# WHAT THE TASK ASKS:
Here the job is to transcribe the data exactly while omitting the images.

# INPUT:
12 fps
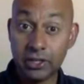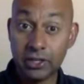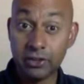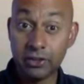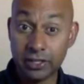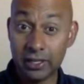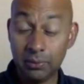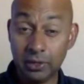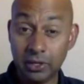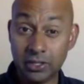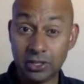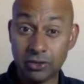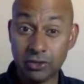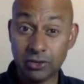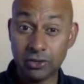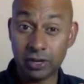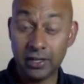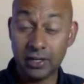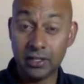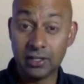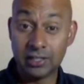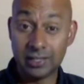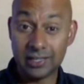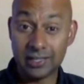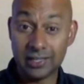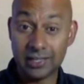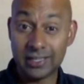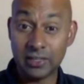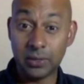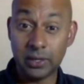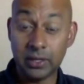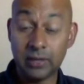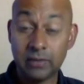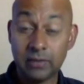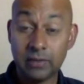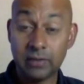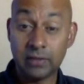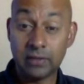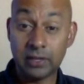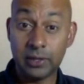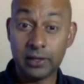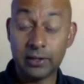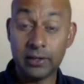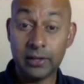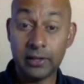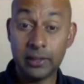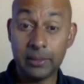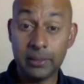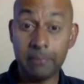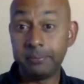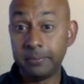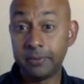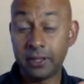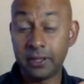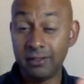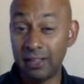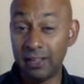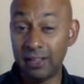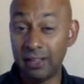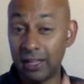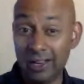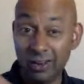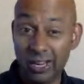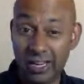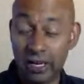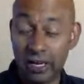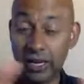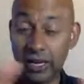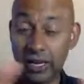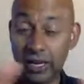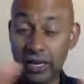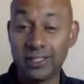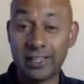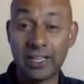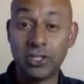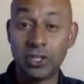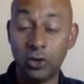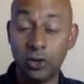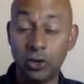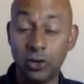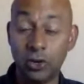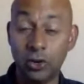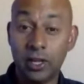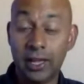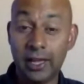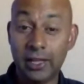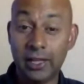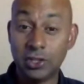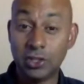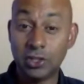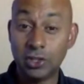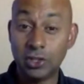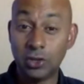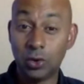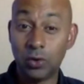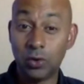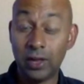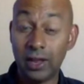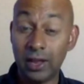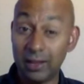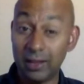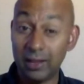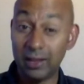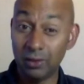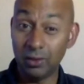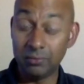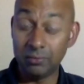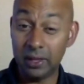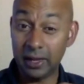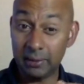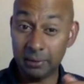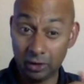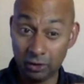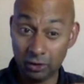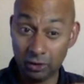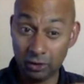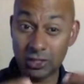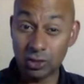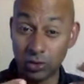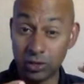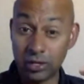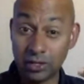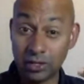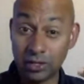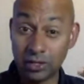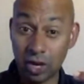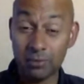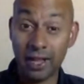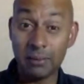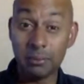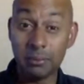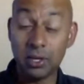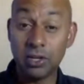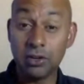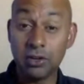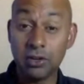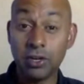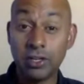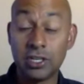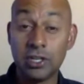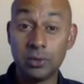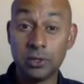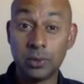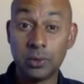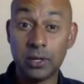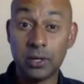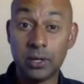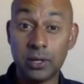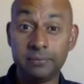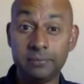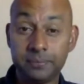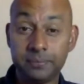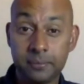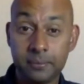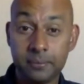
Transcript: seriously, we used to train 6 days a week. So yep. So it increases as your level increases, or the time available increases to you as well.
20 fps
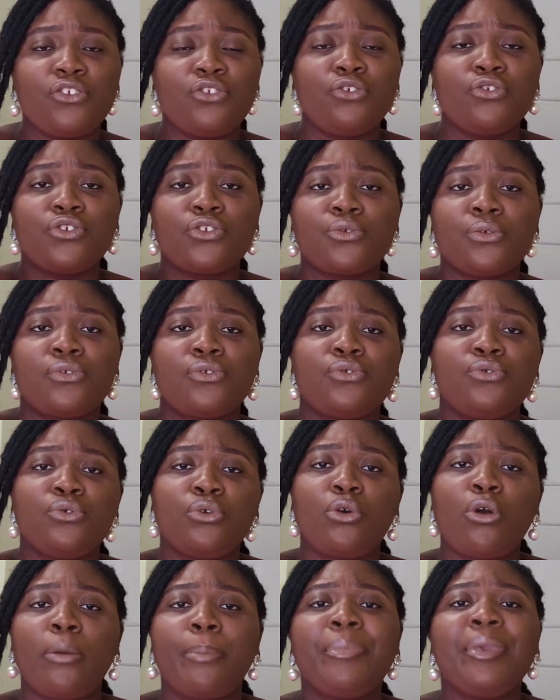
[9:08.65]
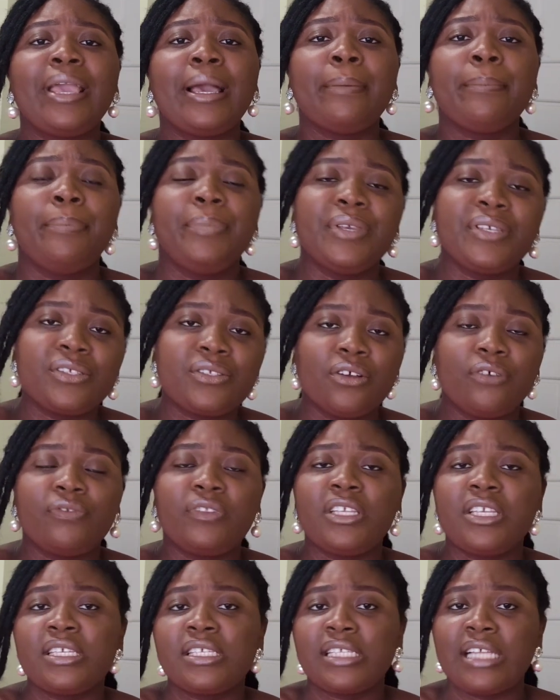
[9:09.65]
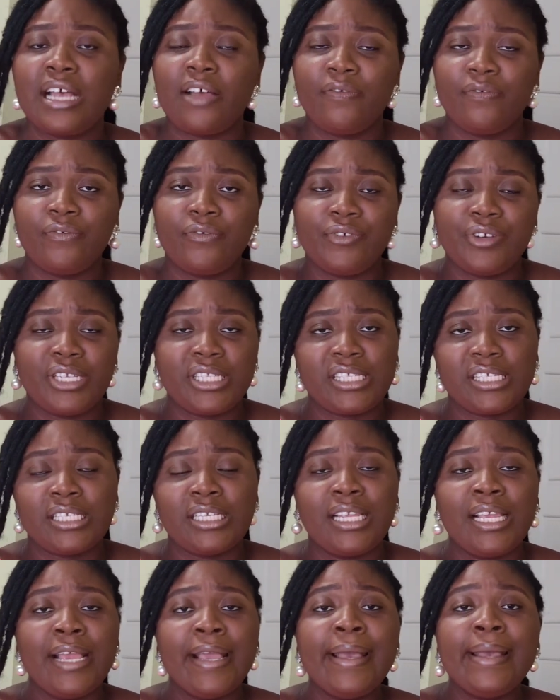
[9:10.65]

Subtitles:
You don't just want to do copy and paste of things that I've written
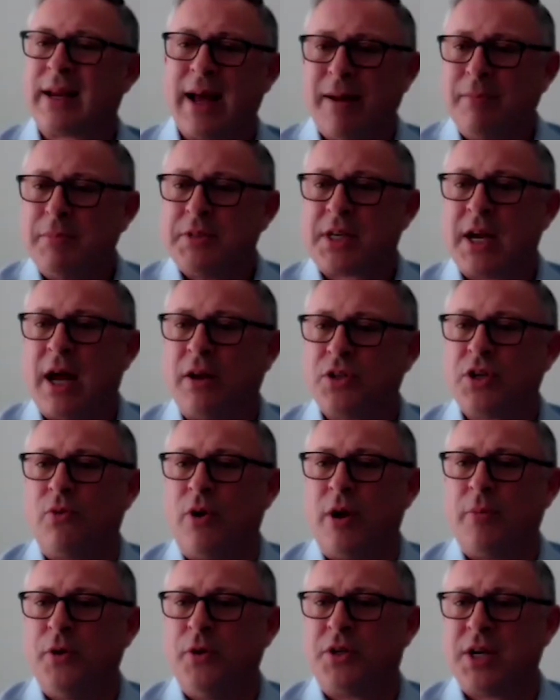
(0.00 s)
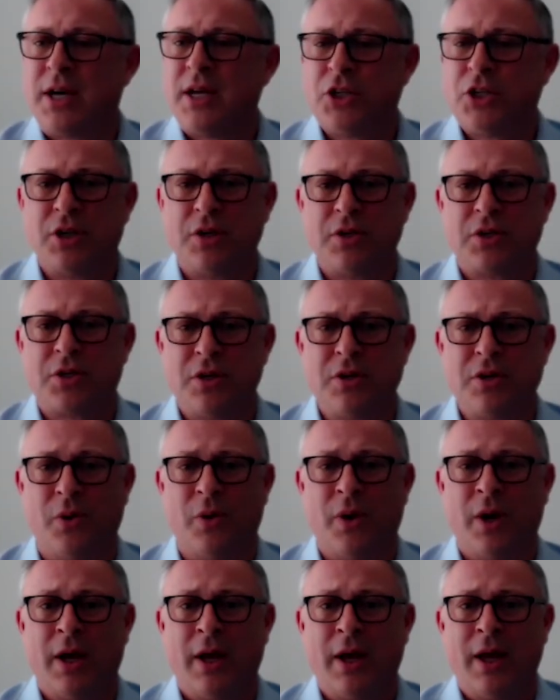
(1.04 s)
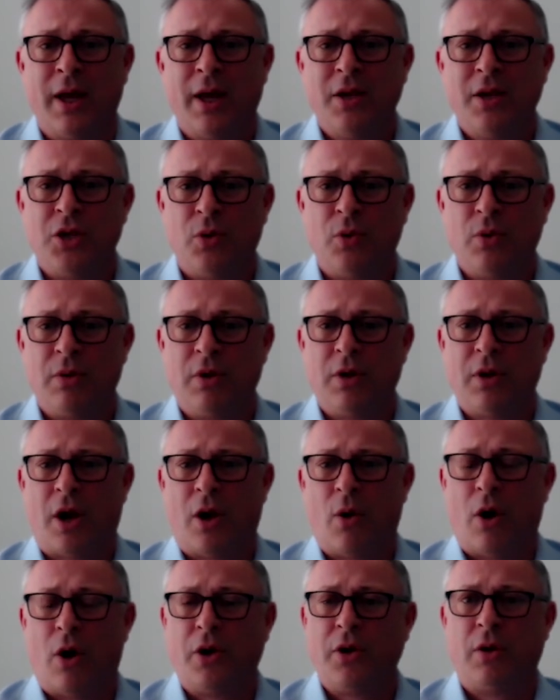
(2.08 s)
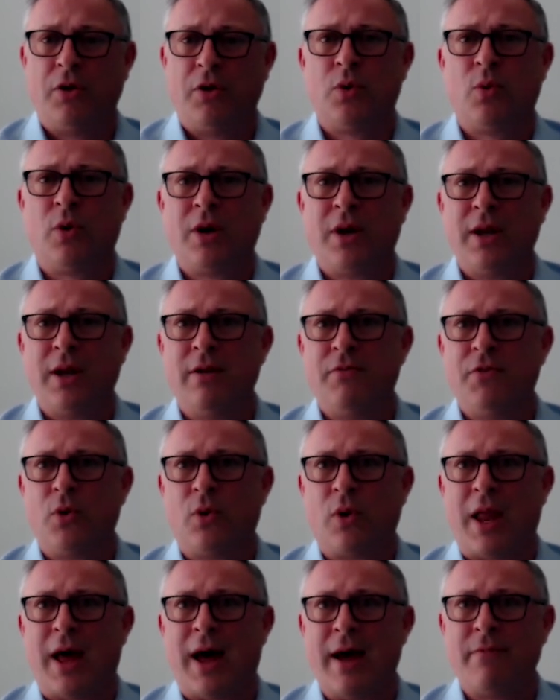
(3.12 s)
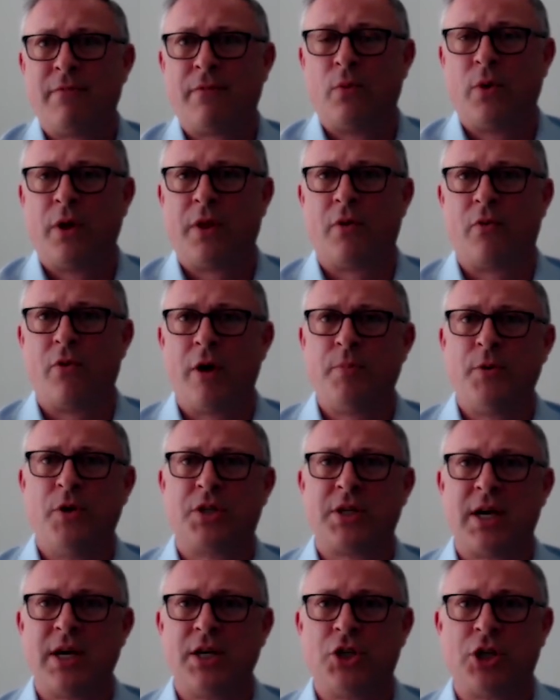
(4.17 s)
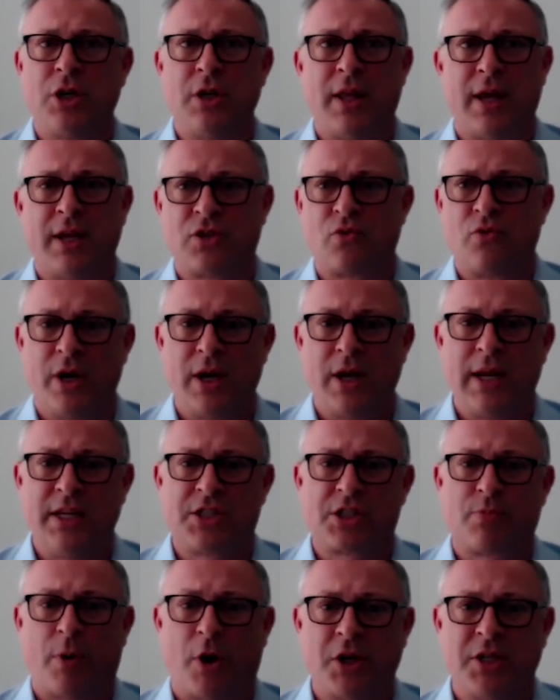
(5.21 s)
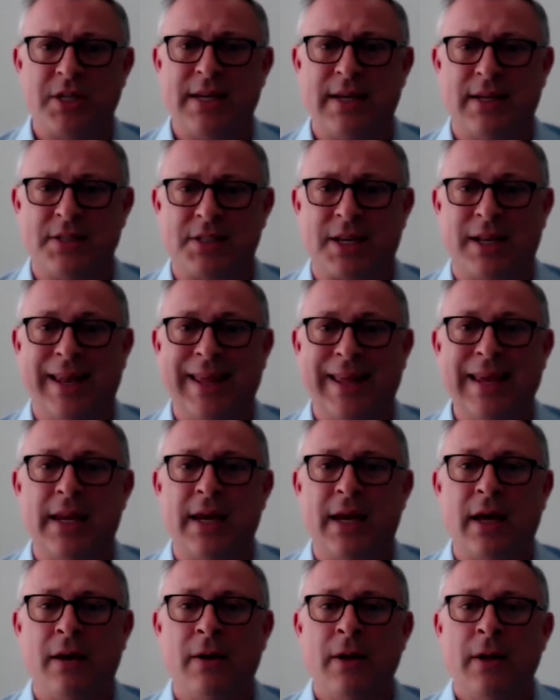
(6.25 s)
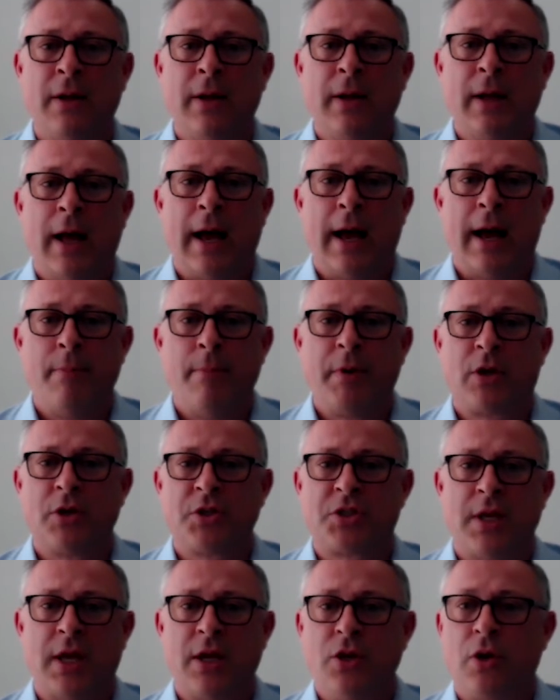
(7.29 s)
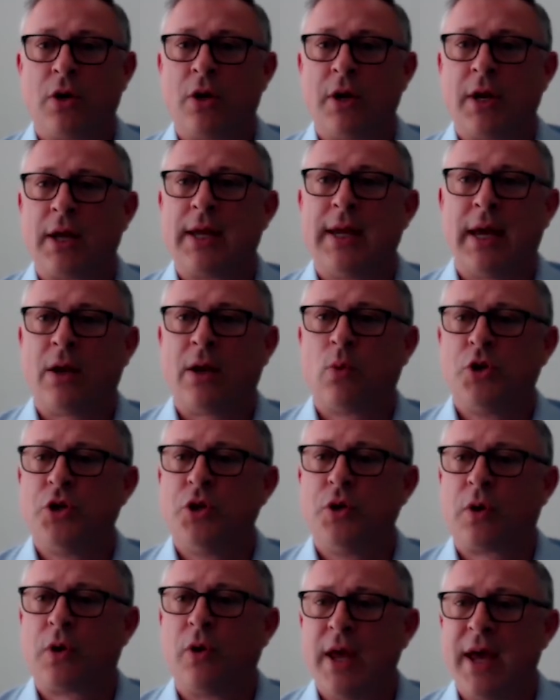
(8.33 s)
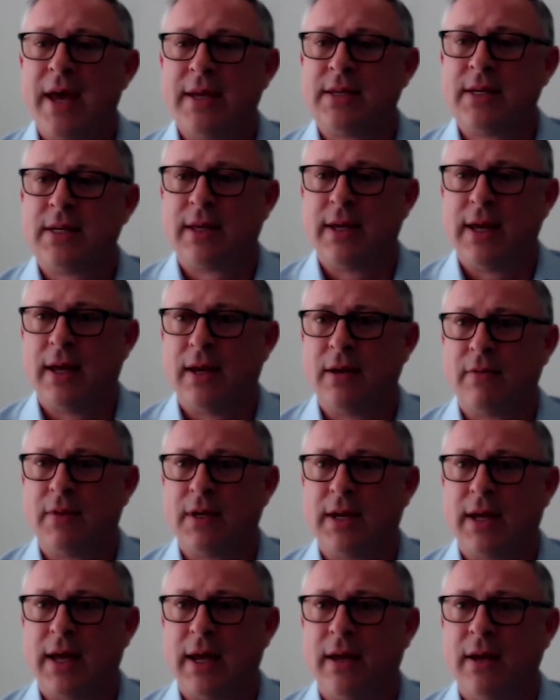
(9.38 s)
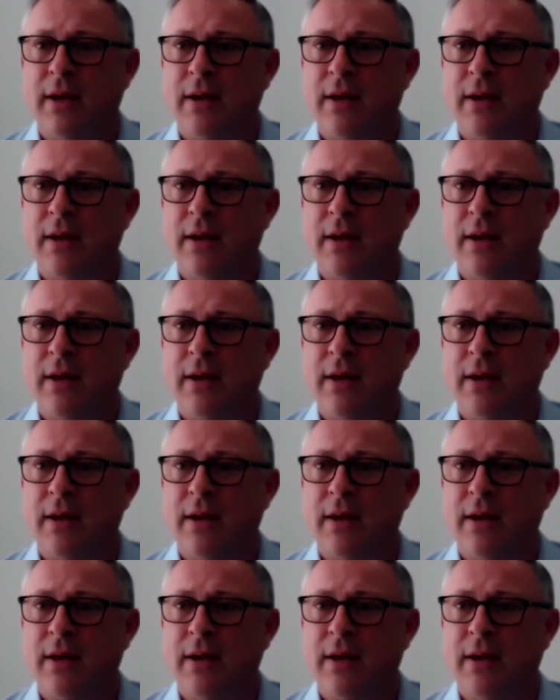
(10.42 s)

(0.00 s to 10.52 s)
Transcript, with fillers: comes down to reputation too. Yeah, you, you know, do you want to live your life with a reputation that's really spotty as a leader? Um, because then you're going to get what you create at the end of the day.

# ANSWER SPACE:
12 fps
Transcript: seriously, we used to train 6 days a week. So yep. So it increases as your level increases, or the time available increases to you as well.
20 fps
[9:08.65]
[9:09.65]
[9:10.65]

Subtitles:
You don't just want to do copy and paste of things that I've written
(0.00 s)
(1.04 s)
(2.08 s)
(3.12 s)
(4.17 s)
(5.21 s)
(6.25 s)
(7.29 s)
(8.33 s)
(9.38 s)
(10.42 s)

(0.00 s to 10.52 s)
Transcript, with fillers: comes down to reputation too. Yeah, you, you know, do you want to live your life with a reputation that's really spotty as a leader? Um, because then you're going to get what you create at the end of the day.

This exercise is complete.